Sparky stood, looked around for a long time, then nodded. Rosemary climbed from the ditch and hurried across an area of long grass until she stood on concrete paving between metal tank covers. The others followed.
Beside the closest tank cover, there was a small hatch in the ground. The cover was metal as well, but light. Rosemary took a hooked metal manhole key from her pocket,
curved it into a recessed ring in the cover and swung it upward. As she started down the small concrete staircase revealed beneath, she glanced up at the others. Her face softened, and for the first time Jack wondered whether she was a mother, and if so, where her husband and children were right now. He felt terrible for not asking, but now it seemed too late.
“It's not far now,” Rosemary said.
“Back down into the dark again,” Lucy-Anne said. There was something in her voice Jack had never heard before. He thought maybe it was fear.
“Yes, dear, but not for long. We're almost there.”
“If there's anything else you need to warn us about—” Jack began.
“The dogs are dead,” Rosemary said. “You killed them, together.
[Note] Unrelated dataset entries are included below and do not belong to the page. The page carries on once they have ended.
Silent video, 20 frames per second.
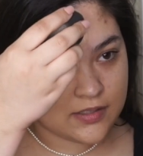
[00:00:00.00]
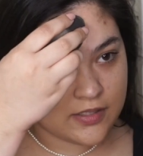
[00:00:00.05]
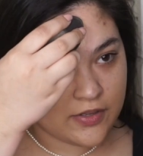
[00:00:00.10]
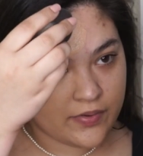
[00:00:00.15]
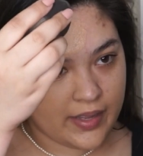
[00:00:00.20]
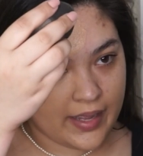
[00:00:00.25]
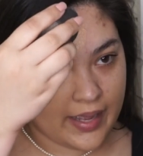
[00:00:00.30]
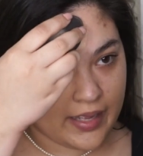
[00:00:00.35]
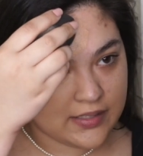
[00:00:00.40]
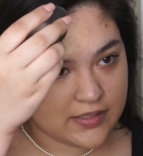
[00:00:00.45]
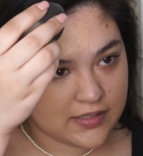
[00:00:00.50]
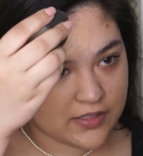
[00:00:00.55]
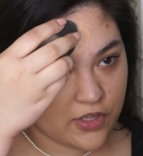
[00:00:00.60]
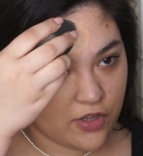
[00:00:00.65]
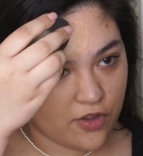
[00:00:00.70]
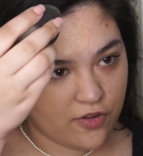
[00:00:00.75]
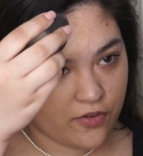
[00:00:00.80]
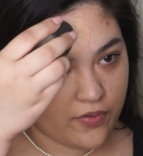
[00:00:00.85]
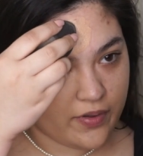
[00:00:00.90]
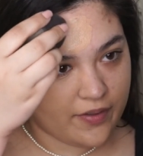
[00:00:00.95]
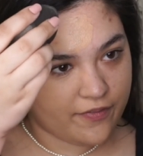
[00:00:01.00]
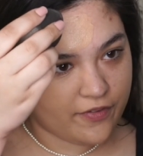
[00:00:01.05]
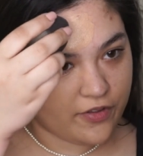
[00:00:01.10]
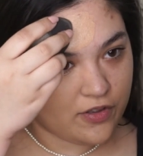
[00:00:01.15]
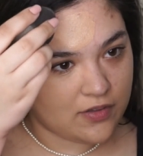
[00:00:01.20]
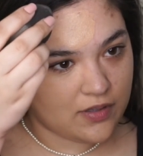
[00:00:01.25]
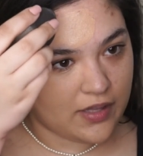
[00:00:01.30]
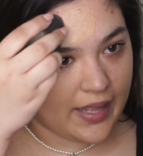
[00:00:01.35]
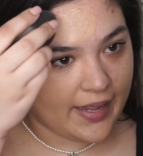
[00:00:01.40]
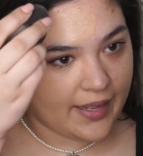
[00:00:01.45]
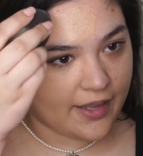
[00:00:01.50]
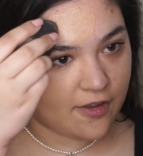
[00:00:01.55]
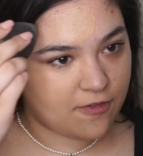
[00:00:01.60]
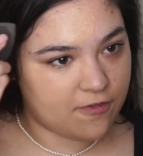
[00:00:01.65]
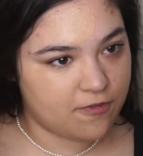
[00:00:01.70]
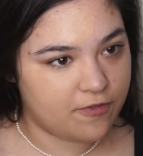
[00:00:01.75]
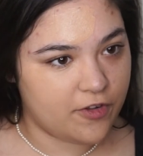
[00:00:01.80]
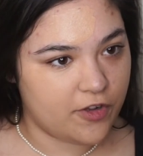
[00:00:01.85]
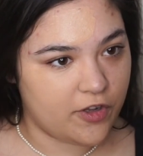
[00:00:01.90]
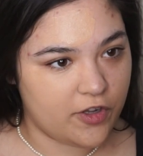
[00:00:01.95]
So it asks you if you like
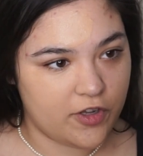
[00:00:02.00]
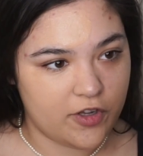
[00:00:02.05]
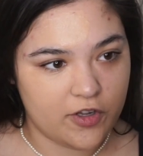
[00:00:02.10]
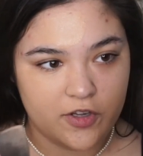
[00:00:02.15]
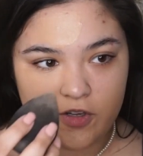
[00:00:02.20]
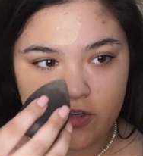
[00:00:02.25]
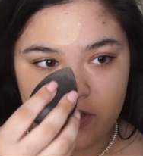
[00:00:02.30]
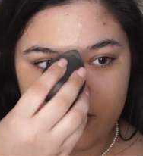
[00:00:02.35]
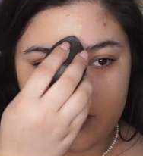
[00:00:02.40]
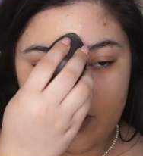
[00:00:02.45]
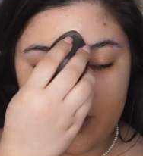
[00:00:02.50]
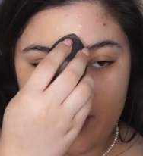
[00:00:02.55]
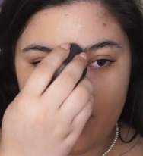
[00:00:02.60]
full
I can't pretend the city isn't dangerous, but then you all know that, don't you?”
Emily separated from the small group and trained her camera on them. “The final descent before we rise into the Toxic City,” she said. “And then we'll go to find who we came for.” Even keeping the camera before her eye could not hide the tear that streaked her cheek.
“I'm not afraid,” Lucy-Anne said. But as she followed Rosemary down, every jerky, determined movement she made was testament to her lie.
Lucy-Anne was afraid of her nightmares.
The dogs from her dream had come and bitten her, and after everyone had set off from the ruined church, and it was only her and Rosemary left, she'd asked the old woman how close she had been to death. Its teeth nipped your spine, Rosemary had said, but I touched it and made it better.
How close? Lucy-Anne had demanded.
Very, Rosemary had said, before rushing across the road into the ditch.
Now, descending back into the darkness once again, Lucy-Anne waited for other nightmares to make themselves known. She refused to believe it had been coincidence, because after what she'd been through that would be too cruel.
But if not coincidence…what?
Have I had nightmares about falling? she wondered, and her feet reached the foot of the ladder. Rats carrying plague? But there were no vermin that she could see down here. My friends, killing me? She looked around at the others, and she suddenly wanted to fold up and cry out at the betrayal her imagination was capable of.